Let's take the example of our latest brew, a fairly low gravity American Wheat beer.  This is a 5.25 gallon batch with an O.G. of 1.043.  Many of you may think this is actually a small enough beer to not even require a starter, but all of our sources recommend > 1 pack of the Wyeast American Wheat Ale we used, so I felt it was not a completely unreasonable candidate for a starter.  For this example, we are talking about yeast with a manufacture date of 7/10/2012, and we used a stir plate.

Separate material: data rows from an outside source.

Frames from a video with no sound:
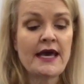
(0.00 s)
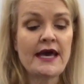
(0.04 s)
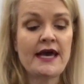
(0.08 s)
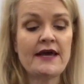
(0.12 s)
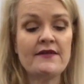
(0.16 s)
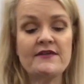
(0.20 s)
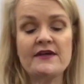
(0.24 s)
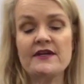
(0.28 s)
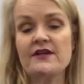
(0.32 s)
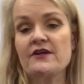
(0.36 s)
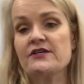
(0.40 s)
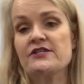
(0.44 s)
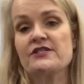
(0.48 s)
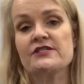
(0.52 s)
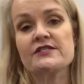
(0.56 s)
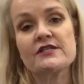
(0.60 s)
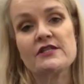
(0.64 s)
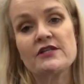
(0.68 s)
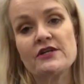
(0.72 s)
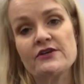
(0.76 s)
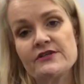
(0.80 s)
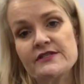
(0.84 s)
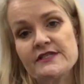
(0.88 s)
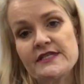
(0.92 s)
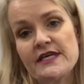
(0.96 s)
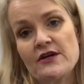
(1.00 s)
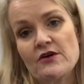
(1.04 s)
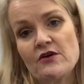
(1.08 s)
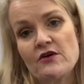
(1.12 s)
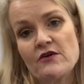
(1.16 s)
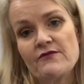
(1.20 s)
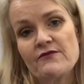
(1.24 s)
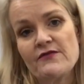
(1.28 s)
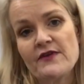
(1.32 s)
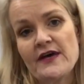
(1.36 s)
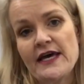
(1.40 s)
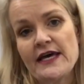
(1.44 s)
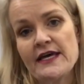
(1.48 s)
and then I just close that
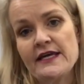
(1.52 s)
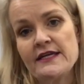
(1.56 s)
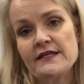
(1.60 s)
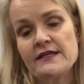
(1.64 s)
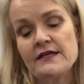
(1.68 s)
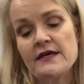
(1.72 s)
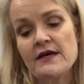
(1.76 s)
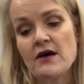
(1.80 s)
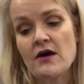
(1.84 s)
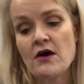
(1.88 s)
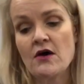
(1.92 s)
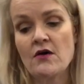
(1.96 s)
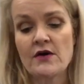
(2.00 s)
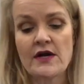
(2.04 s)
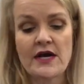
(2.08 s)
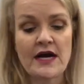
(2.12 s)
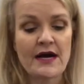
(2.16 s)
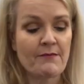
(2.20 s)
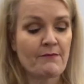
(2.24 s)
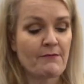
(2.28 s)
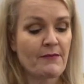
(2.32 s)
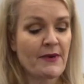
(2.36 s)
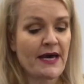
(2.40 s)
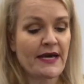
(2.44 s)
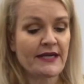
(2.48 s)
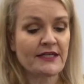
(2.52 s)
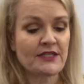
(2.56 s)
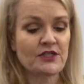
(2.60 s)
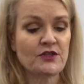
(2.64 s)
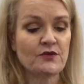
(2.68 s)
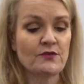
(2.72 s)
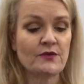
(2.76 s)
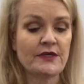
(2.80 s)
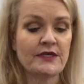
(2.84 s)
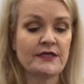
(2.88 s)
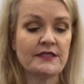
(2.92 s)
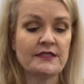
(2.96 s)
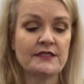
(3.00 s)
off and I'll come back
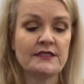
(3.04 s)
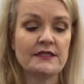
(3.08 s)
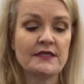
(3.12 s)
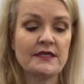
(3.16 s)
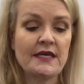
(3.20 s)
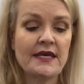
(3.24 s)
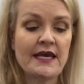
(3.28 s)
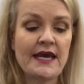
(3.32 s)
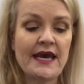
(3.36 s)
to it.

So here are what our three sources by default recommend that we pitch (all of these recommend 1 packet of yeast pitched into our starter):

BeerSmith2 Starter tab: - .55 Liter
Mr. Malty - 1 Liter
YeastCalc - 1.5 Liters

The YeastCalc tool will allow me to manually set the starter size to 1 liter, but it defaults to 1.5 liters, so I presume that he is trying to tell me that this is the optimum inoculation rate (55.3 millions/ml vs 83 millions/ml).  And BeerSmith2 will allow me to manually enter 1 liter as my starter size, and then provides an estimate of cell count based on that, but Brad's default is .55 liter.  If I manually enter .55 liter in YeastCalc, he tells me that is an inadequate cell count.

Would anyone care to weigh in on this?  I picked 1 liter because I use a 2 liter Erlenmeyer flask, and I like the large surface area that 1 liter of liquid in a 2 Liter flask provides (for my stir plate).  I also like that 1 liter is lower in the flask, so boil over isn't as big of a problem.  I have read that inoculation rate is important for starter size; does that mean I should have chosen a 1.5 liter starter size instead of a 1 liter size, since 83 million/ml is kind of at the high end?
 
Whatever works. I use 1 cup DME in 940 ML H2O. I pitch half of that into a batch and use the remainder for another starter. As long as you want to use the same style yeast over and over, you shouldn't have to buy additional yeast. Be sure to follow post-boil sanitizing practices.